Tableau Hayranları: Tableau, kullanıcıyı ürün kullanımına teşvik etme amacıyla sunduğu online eğitim içerikleri, community ortamı, düzenlediği rutin kullanıcı buluşmaları ile sektördeki standartları koyan şirket olarak tanımlanmış. Raporda “Tableau fans” olarak tanımlanmış; Türkçeye çevirdiğimizde “Tableau hayranı”“Tableau taraftarı” hatta “Tableau hastası” olarak tanımlayabileceğimiz bir kitlenin varlığına ciddi bir vurgu yapılmış ve 2018 Tableau Konferansındaki 17.000 kişilik rekor kullanıcı katılımına değinilmiş.

Güçlü Momentum: Üçüncü güçlü yan olarak da Tableau’nun arkasındaki güçlü momentumdan bahsedilmiş. 2018 yılında Perpetual lisanslama (lisans + yıllık bakım) yerine sunulan ve yaygınlaştırılan Subscription lisanslama (kiralama) modeline rağmen, 2018 yılı cirosunda çok ciddi bir artış kaydetmiş olması, yalnızca 2018 yılında kazandığı 15.000 adedin üzerinde yeni müşteri ve halen bir çok potansiyel müşterinin ürün seçimi konusunda Tableau’yu güçlü bir aday olarak görmesinin sonucu olarak Tableau’nun momentumunun güçlü kalmaya devam ettiği belirtilmiş.

Finansal göstergeler dışında Tableau Foundation (Tableau Vakfı) çalışmalarının ve Data For Good hareketinin Tableau’nun momentumunu güçlendirdiğine değinilmiş. (Tableau, 2018 Ekim ayında Tableau Foundation için 2025 yılına kadar 100 Milyon USD’lik finansman sağlamayı taahhüt ettiğini açıklamıştı)

2018 senesi için olumsuz olarak yorumlanabilecek tarafları da şöyle belirtilmiş :

Support Eleştirisi : Müşterilerden toplanan geri bildirimlerde, Tableau’nun 2018 yılında gösterdiği support performansına dair eleştiriler bulunduğu belirtilmiş. Tableau geçtiğimiz sene Data Engine değişikliğine gitmiş ve Hyper’ı kullanıma sunmuştu. Şimdiye kadar büyük versiyon geçişlerini kullanıcıya hissettirmeyen Tableau’nun aynı performansı Hyper geçişinde tam olarak sergileyemediğinden bahsedilmiş. Ability to Execute eksenindeki minik negatif oynamanın sebeplerinden bir tanesi bu olabilir.

Maliyet : Geçen seneki subsription model lansmanı ve kullanıcı profiline göre sunulan lisans paketlerine rağmen bu konudaki eleştiriler devam ediyor.
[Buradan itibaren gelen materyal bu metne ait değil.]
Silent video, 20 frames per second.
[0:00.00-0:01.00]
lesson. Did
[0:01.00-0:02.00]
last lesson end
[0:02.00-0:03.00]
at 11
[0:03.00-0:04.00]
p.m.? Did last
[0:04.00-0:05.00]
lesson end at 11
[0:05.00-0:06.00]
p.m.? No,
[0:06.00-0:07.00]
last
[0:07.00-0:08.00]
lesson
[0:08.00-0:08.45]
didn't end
Tableau müşterilerinin %35‘i, daha büyük kullanım sayılarına ulaşma konusunda maliyet kriterinin bir sorun olduğunu söylemişler. Tableau, yalnızca lisans maliyeti tarafından değil, toplam sahip olma maliyeti (Total Cost of Ownership – TCO) bakış açısıyla bakıldığında pahalı bir ürün olmadığını; tam tersine lisans maliyeti çok daha düşük gözüken araçların kendisinden çok daha yüksek sahip olma maliyetleri doğurduğunu söylüyor yıllardır. Toplam sahip olma maliyeti başlığı altında; lisans maliyetlerine ek olarak eğitim ihtiyacı, bakım ve yönetim giderleri, ürünü işletmek için ihtiyaç duyulan çalışanlara ödenen maaşlar, ürün üzerindeki proje geliştirme süresine ait maliyetler de dikkate alınarak bir hesaplama yapılıyor. Tableau tarafından geçtiğimiz yıllarda duyurulan, Uluslararası IT Ekonomisi Enstitüsü‘nün yayımladığı Total Cost of Ownership raporu sonuçları dahi piyasadaki bu pahalılık algısını tam olarak yıkamamış gözüküyor.
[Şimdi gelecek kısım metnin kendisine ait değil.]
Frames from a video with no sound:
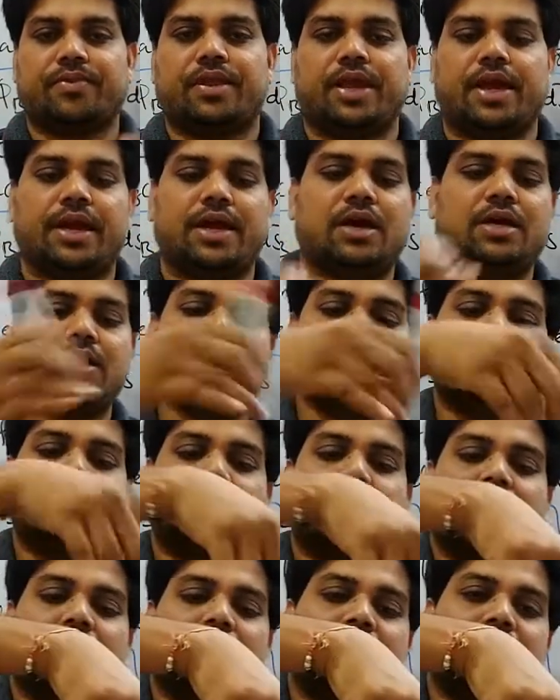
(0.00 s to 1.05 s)
And on this
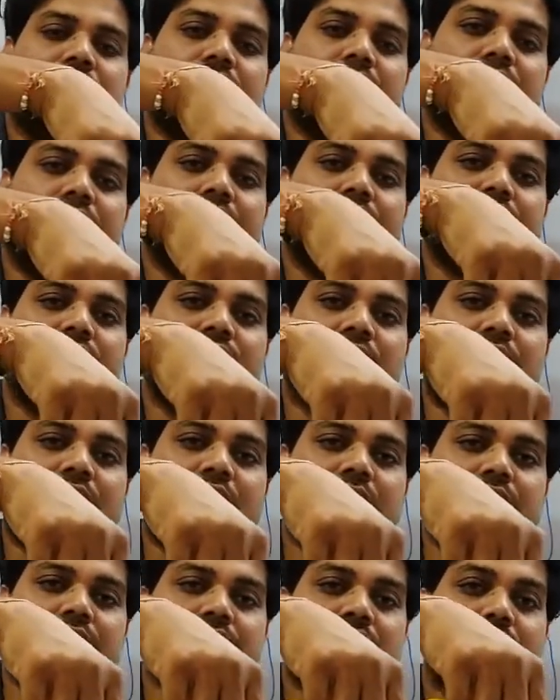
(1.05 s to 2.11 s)
side, area vector
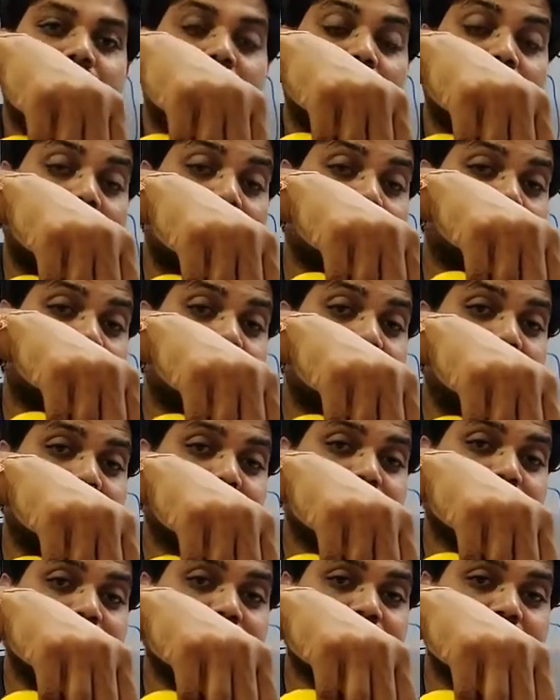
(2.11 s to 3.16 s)
is along the
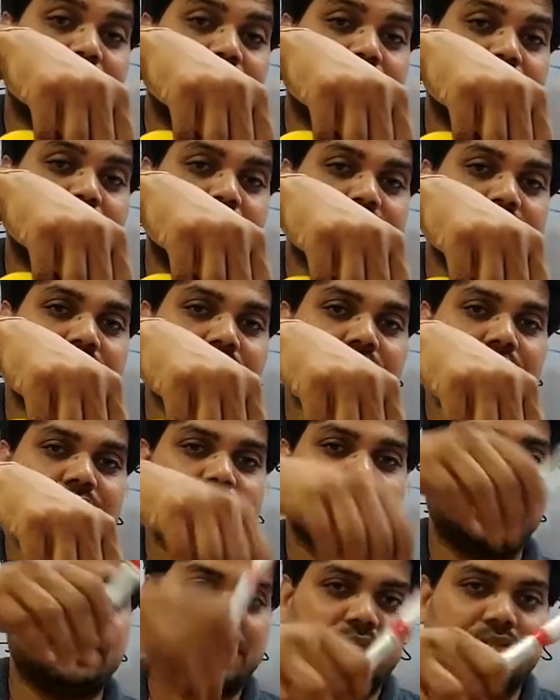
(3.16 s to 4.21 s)
magnetic field direction. So
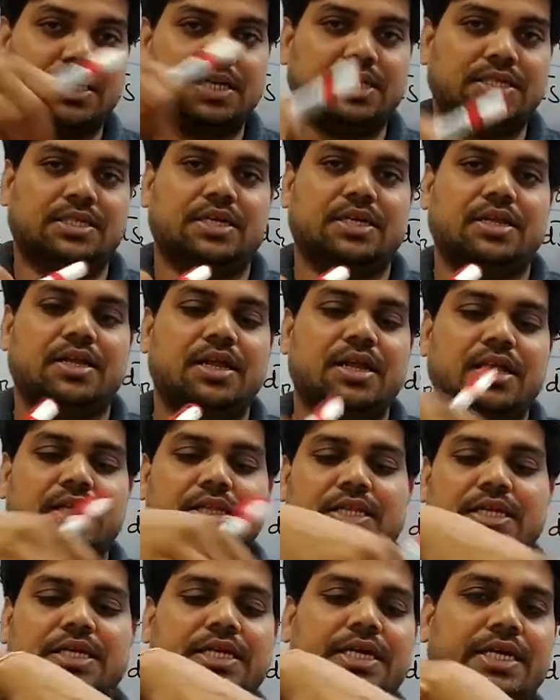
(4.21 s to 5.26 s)
this is the reason
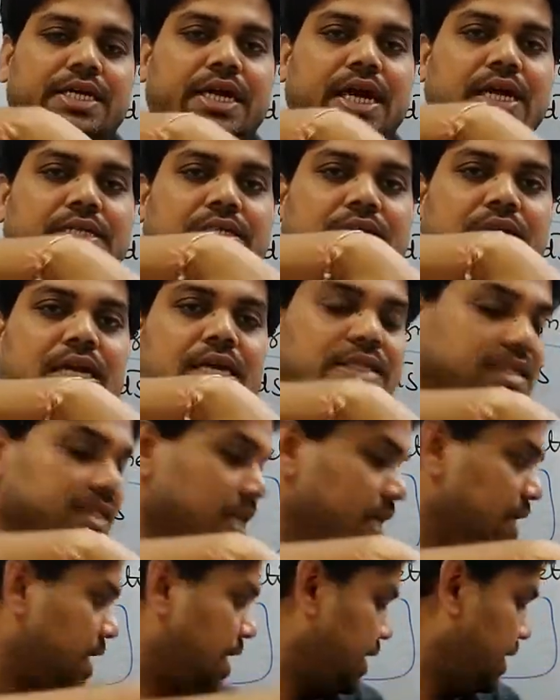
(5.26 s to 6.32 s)
the theta is less
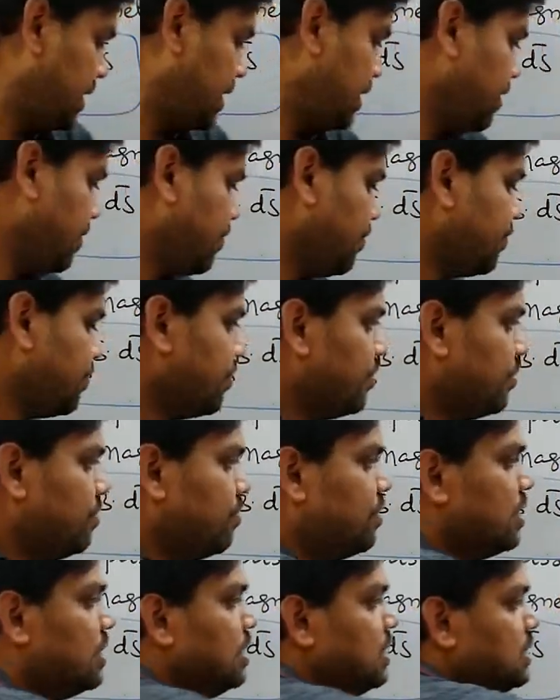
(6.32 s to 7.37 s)
than 90
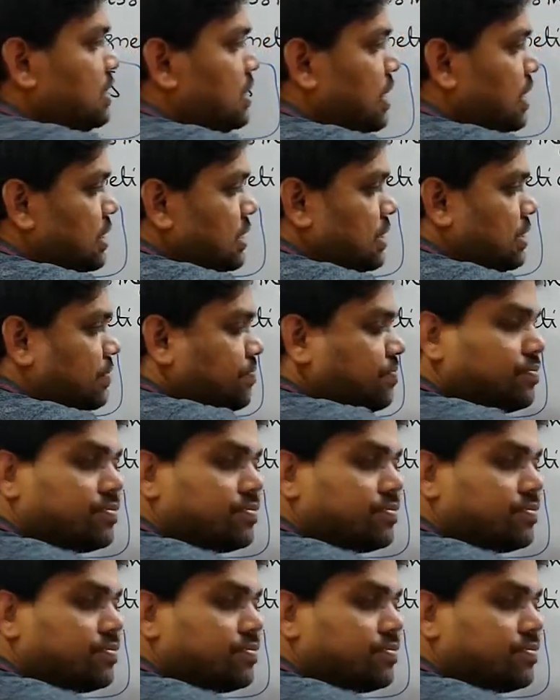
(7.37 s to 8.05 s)
for this case.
Üründe geliştirilmesi gereken özellikler : Rapor çıktılarının Qlik’in NPrinting özelliğine benzer bir şekilde PDF formatında dağıtılabilmesi gerekliliğinin sektörde bir talep olduğu vurgulanmış ve kısa vadeli road-map’te bu konunun gündemde olduğu belirtilmiş.
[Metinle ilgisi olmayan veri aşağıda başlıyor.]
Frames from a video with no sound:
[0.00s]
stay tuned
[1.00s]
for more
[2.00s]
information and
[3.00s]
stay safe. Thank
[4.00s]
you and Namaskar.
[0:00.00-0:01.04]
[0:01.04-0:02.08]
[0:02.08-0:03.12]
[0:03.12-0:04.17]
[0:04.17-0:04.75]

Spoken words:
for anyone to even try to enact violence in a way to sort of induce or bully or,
Multiple Fact veri modellerinin tek bir data source içerisinde kullanılamadığına dair eleştiri yine var. Bu yorum sürekli geliyor ve ben bunun varlığını anlamakta hep güçlük çekiyorum açıkçası. Herhangi bir development veya model değişikliğine ihtiyaç olmadan farklı data source’ları ortak dimensionlar üzerinden blend ederek kullanmak bir veri modelleme standardı ve bu imkanı Tableau başarılı bir şekilde kullanıcıya sunabiliyor. Birden fazla fact tablo içeren kompleks veri modelleri oluşturma ihtiyacının, geleneksel araçlardaki semantik model tasarımını reddeden yaklaşımla çeliştiğini düşünüyorum.

Biraz uzun, ama umarım faydalı olmuştur.